There is no church in the parish. Today, Great Hinton is within the area of the benefice of North Bradley, Southwick, Heywood and Steeple Ashton. Both Primitive Methodists and Wesleyan Methodists built small chapels in the mid-19th century; neither of them is still in use.

In 2012, the village was judged to be "best kept small village" in Wiltshire.

== Notable buildings ==
Great Hinton had a public house, The Linnet (originally called The New Inn), which closed in 2011. It is a Grade II listed building that was built in brick in the mid-18th century and has a brewhouse dated 1816; Julian Orbach describes the mansard roof of the brewhouse as an addition for a miniature woollen factory. The interior of the building has been modernised but the chamfered beams remain.
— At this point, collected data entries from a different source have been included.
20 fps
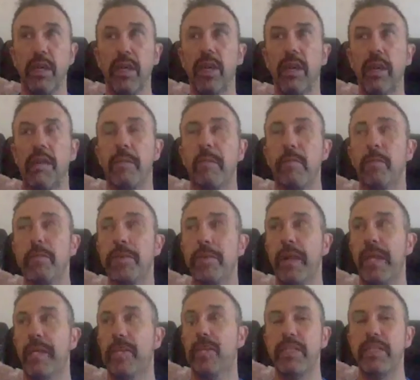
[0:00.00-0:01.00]
but
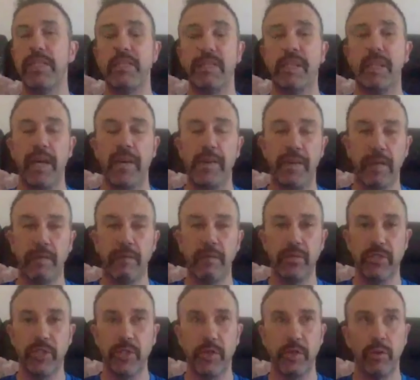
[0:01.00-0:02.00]
actually to get them
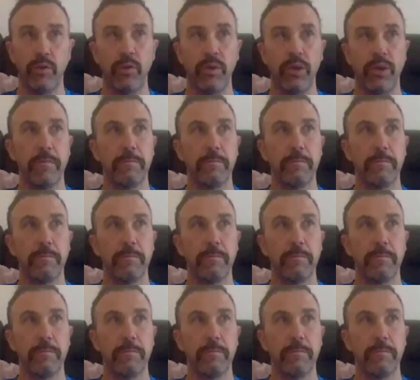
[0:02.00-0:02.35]
to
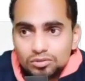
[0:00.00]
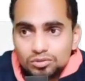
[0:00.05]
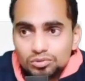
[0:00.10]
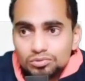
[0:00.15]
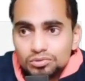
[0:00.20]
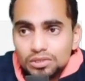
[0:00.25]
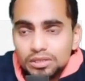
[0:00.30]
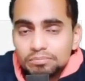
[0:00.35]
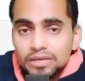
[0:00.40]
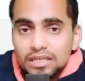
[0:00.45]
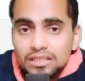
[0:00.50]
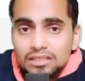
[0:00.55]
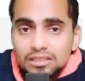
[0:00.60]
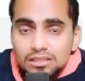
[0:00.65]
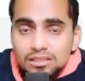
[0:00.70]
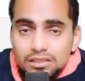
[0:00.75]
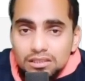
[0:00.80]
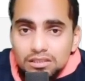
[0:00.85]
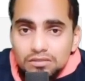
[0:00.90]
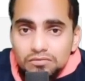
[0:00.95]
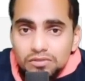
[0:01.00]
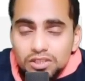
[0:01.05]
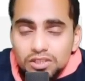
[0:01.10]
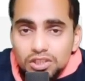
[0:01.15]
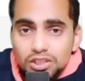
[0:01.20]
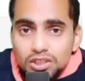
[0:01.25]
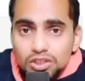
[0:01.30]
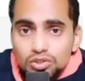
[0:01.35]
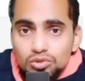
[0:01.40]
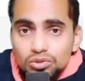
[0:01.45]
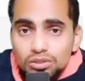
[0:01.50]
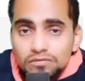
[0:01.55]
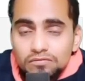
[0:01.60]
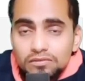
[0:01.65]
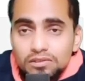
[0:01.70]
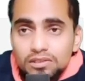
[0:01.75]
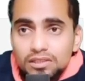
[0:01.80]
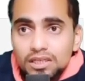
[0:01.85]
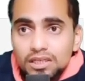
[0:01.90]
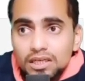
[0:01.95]
So imagine a situation, you are
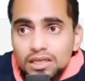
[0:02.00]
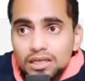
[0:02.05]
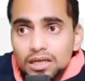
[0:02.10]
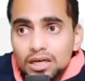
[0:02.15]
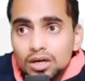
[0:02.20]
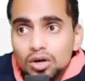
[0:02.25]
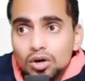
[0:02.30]
working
The Manor House is from the early 19th century and is also a Grade II listed building. It is a detached house constructed of dressed limestone, with a hipped roof of Welsh slate and brick chimney stacks. It is a two-storey building with three windows at the front on the upper floor and two on the ground floor with a central door. Other listed buildings in the village include Church Farmhouse, New Barn Farmhouse and Fore Street Farmhouse, which all date from the 17th century, and Old Mill Cottage from much the same date. On Back Street, a pair of brick and stone houses which bear a 1791 date are now a single dwelling called Thornhill Cottage.